PALM Code: https://github.com/overwindows/PALM

Before dive into the paper, let’s understand what is Autoencoding and Autoregressive pre-training.

Autoencoding

Autoencoding based pre-training aims to reconstruct the original text from corrupted input. Like BERT[2] and it’s variant RoBERTa[3] and ALBERT[4], where a certain portion of input tokens are replaced by a special symbol [MASK]. The models are trained to recover the original tokens from the corrupted version by utilizing bidirectional context.

Autoregressive

An autoregressive model, such as GPT[6] is only trained to encode unidirectional context (either forward or backward). Specifically, at each output timestep, a token is sampled from the models predicted distribution and the sample is fed back into the model to produce a prediction for the next output timestep, and so on. Which lacks an encoder to condition generation on context.

Problem with Autoencoding, Autoregressive and Encoder-Decoder

Autoencoding Problem: Autoencoding methods are not applicable to text generation where bidirectional contexts are not available.

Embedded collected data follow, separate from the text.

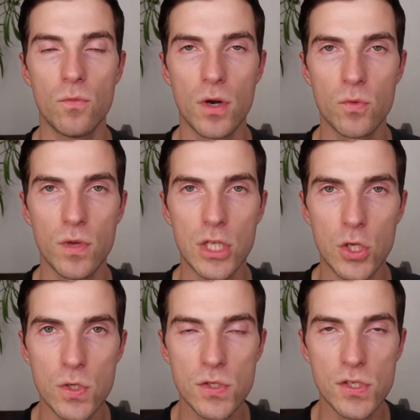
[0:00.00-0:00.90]
we
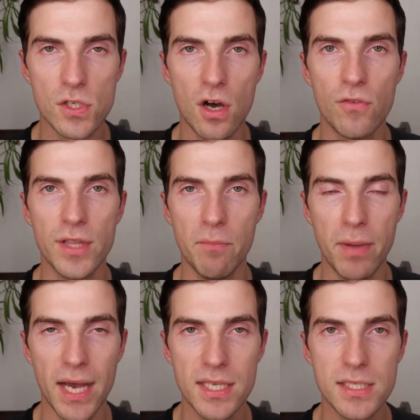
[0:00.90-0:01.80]
used to solve in the
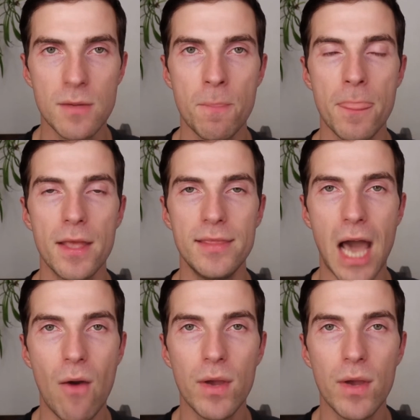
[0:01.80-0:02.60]
past. Now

Autoregressive Problem: While applicable to text generation, the autoregressive methods are not effective at modeling deep bidirectional context. On the contrary, downstream generation tasks often ask a model to condition generation on given textual context. This results in a gap between autoregressive modeling and effective pre-training.

Encoder-Decoder Problem: BART[5], MASS[7] both transformers based encoder decoder model with a bidirectional encoder and left-to-right decoder reconstruct the text. These kind of generation is good for where generated text comes from input but with manipulated. These are not good for comprehension-based generation.

PALM

To close the gap, PALM is carefully designed to autoregressively generate a text sequence by comprehending the given context in a bidirectional autoencoding manner. In particular, PALM delegates autoencoding-based comprehension to the encoder in Transformer, and autoregressive generation to the Transformer[1] decoder.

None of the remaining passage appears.